1. Why?
Automating the MyFamily is more work than it is worth. I'm all for making it easy to declare myfamily, however I am not sure a URI with a list of fingerprints is a better alternative. This introduces potential operating system, TLS, and web server vulnerabilities into the equation, versus updating a text file with fingerprints.
As an aside, my employer is a global datacenter provider and could run tens of thousands of relays overnight, but the aforementioned MyFamily management is not worth the effort. Therefore, we do not run relays, to the detriment of the tor network and users.
2. How much of a problem is this really?
Are there massive fake relay families? It seems the problem is really about "cyber security" snakeoil companies running a handful of relays without setting MyFamily. Just detect and block them.
3. Questionable ethics?
I find it questionable that you reference a tor-dev 'thread", which is simply just your post, https://lists.torproject.org/pipermail/tor-dev/2020-July/014401.html. You then post to tor-relays referencing the tor-dev thread, as if this is some canonical, authoritative resource. You did this again in the submission to IANA. M. Nottingham correctly calls it out by asking for a formal tor response/submission.

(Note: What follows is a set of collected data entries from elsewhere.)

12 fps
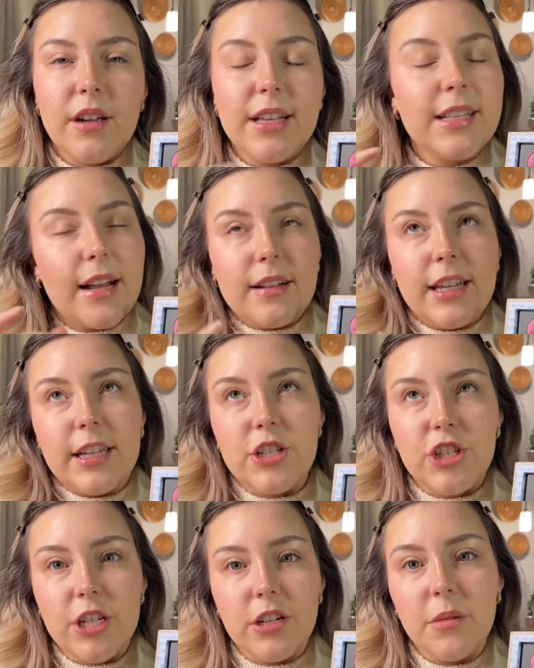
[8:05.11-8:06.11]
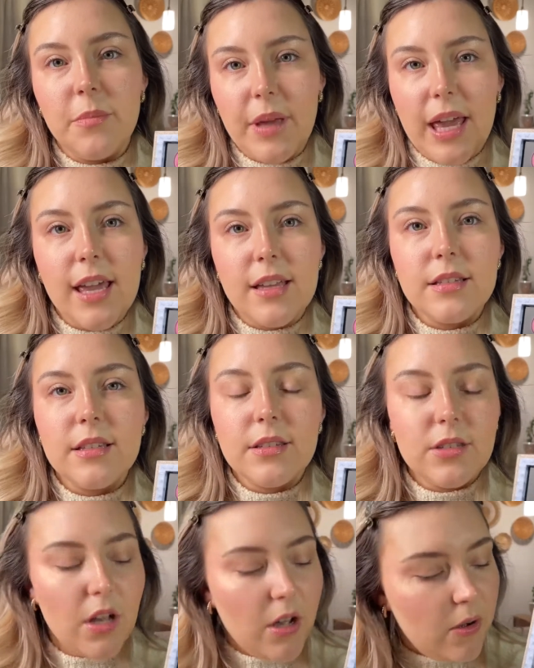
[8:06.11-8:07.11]
on like a sheer base,
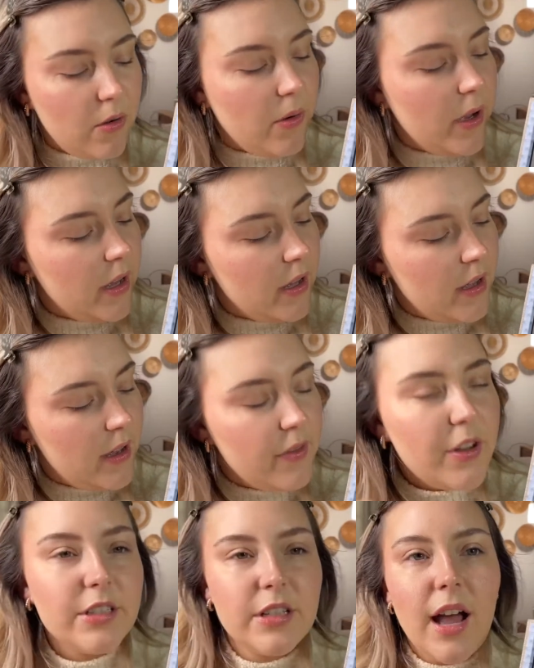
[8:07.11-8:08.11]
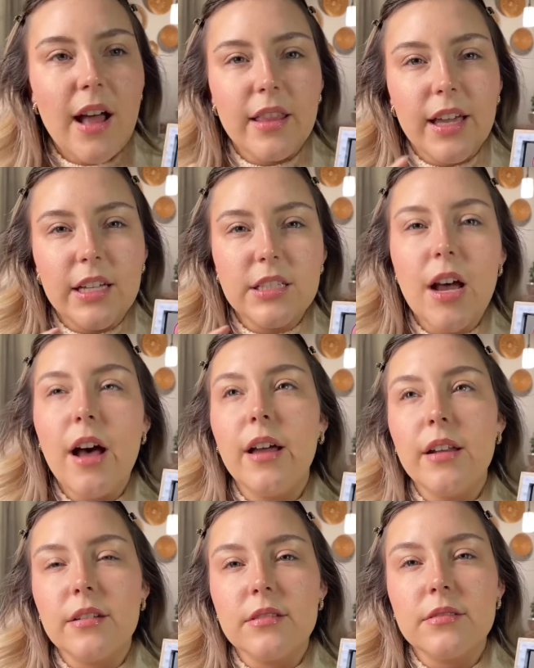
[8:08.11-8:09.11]
so there's not like a
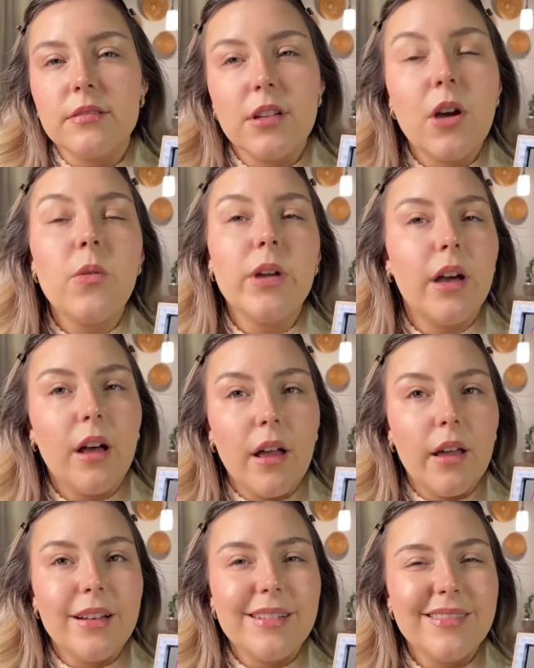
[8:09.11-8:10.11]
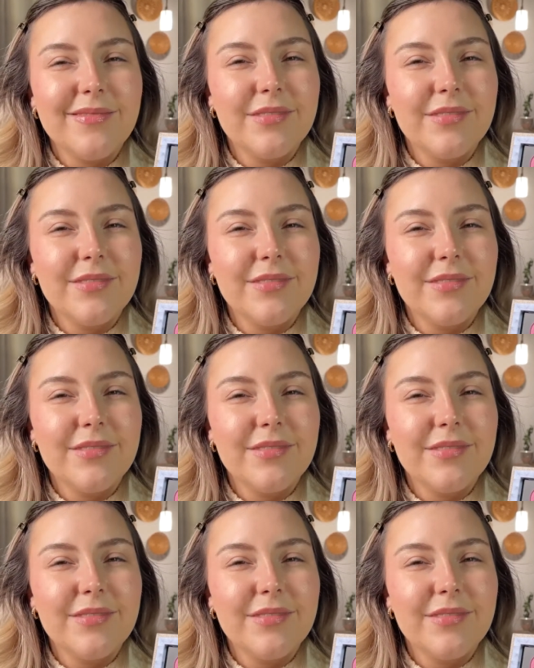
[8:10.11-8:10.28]
ton going on.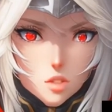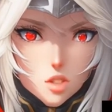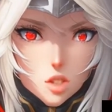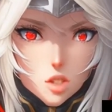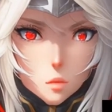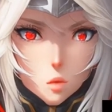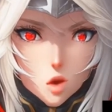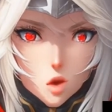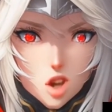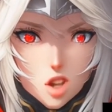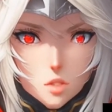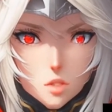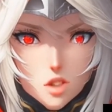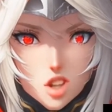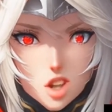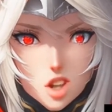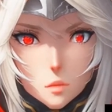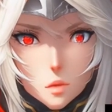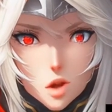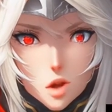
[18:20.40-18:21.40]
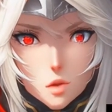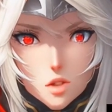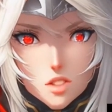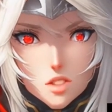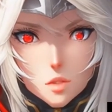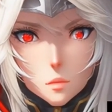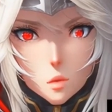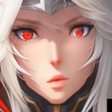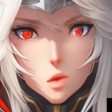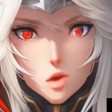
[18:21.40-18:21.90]
The more I think about
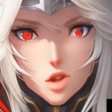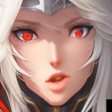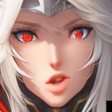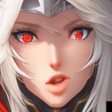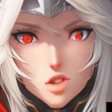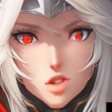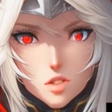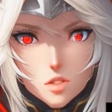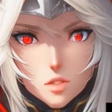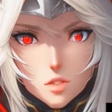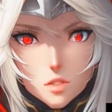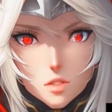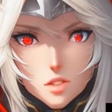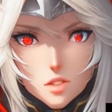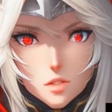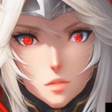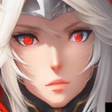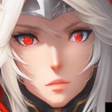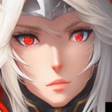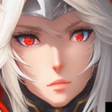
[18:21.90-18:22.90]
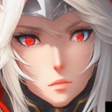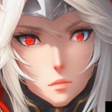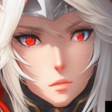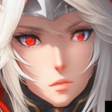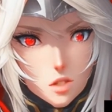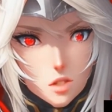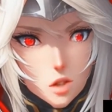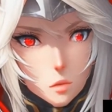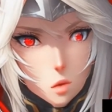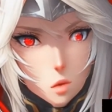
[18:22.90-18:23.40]
it, the more it hurts.
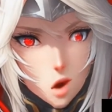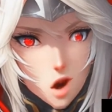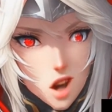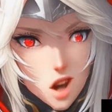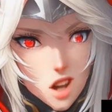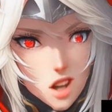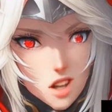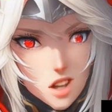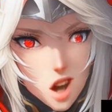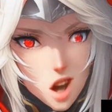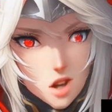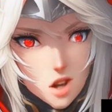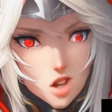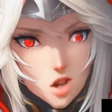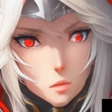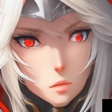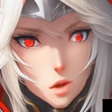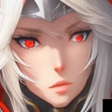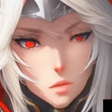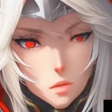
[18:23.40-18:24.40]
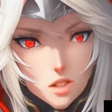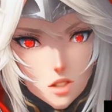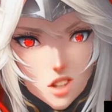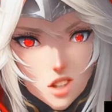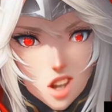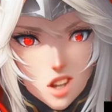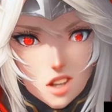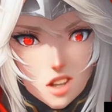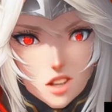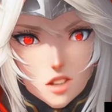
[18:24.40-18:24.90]
The more I acknowledge my
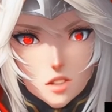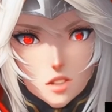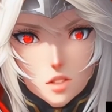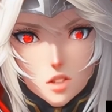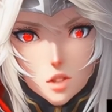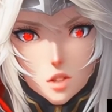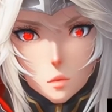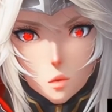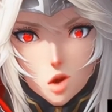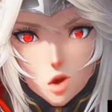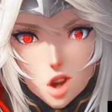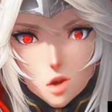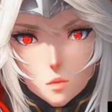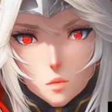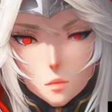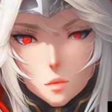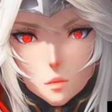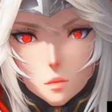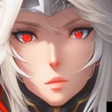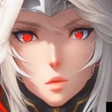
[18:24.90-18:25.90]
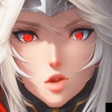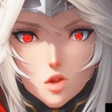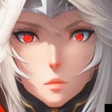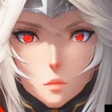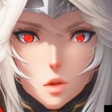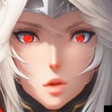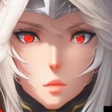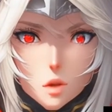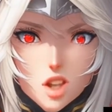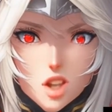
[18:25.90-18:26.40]
mistake, the more I remember of
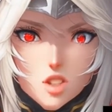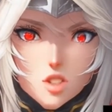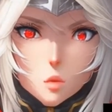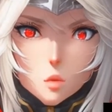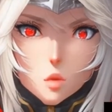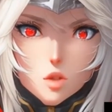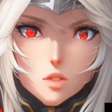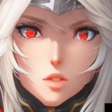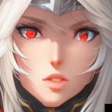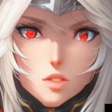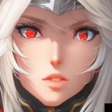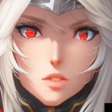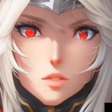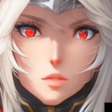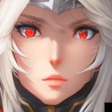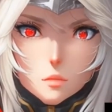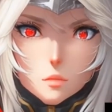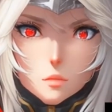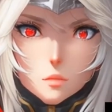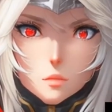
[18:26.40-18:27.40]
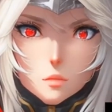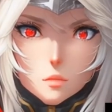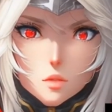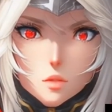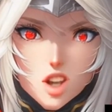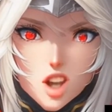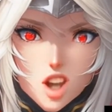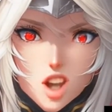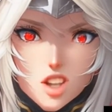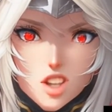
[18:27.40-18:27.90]
my past ones.
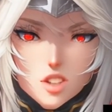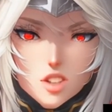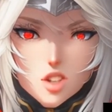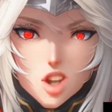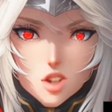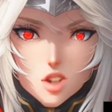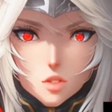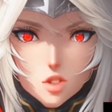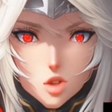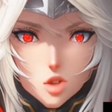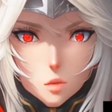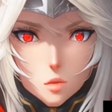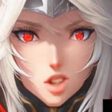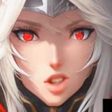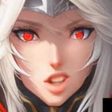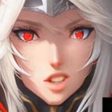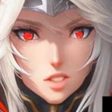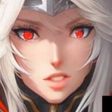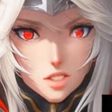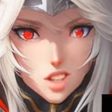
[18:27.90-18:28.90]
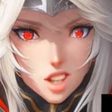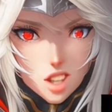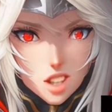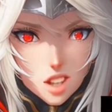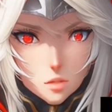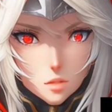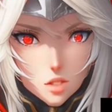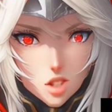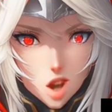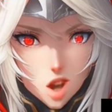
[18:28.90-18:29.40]
I had got the unique skill
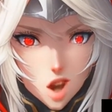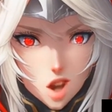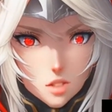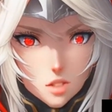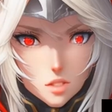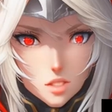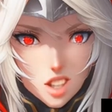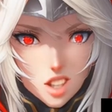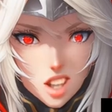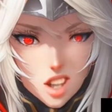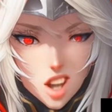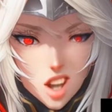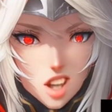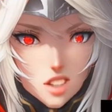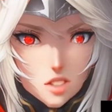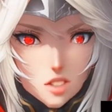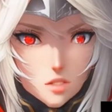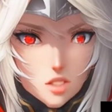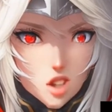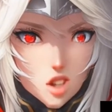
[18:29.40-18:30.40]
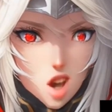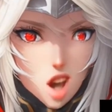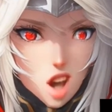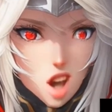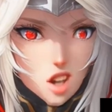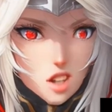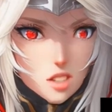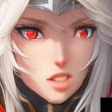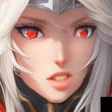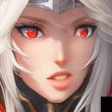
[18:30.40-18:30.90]
of the all-seeing eyes of the
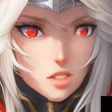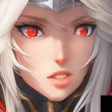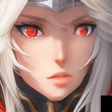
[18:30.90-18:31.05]
god,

Further verifying relay operators is a slippery slope to slide down. We already get enough visits from the police forces for running bridges and relays. Making it really easy to verify and authenticate that a relay operator does run a relay or set of relays will not be more beneficial.
Jonas
---------- Original Message ---------- On Sat, August 1, 2020 at 6:29:46 AM nusenu-lists@riseup.net wrote: Hi,
as already sent to the tor-dev mailing list a week ago I planning to submit a well-known URI registration ( https://tools.ietf.org/html/rfc8615 ) so the verifyurl is at a static place and no longer needs to be specified explicitly.
Please let me know if you have any comments.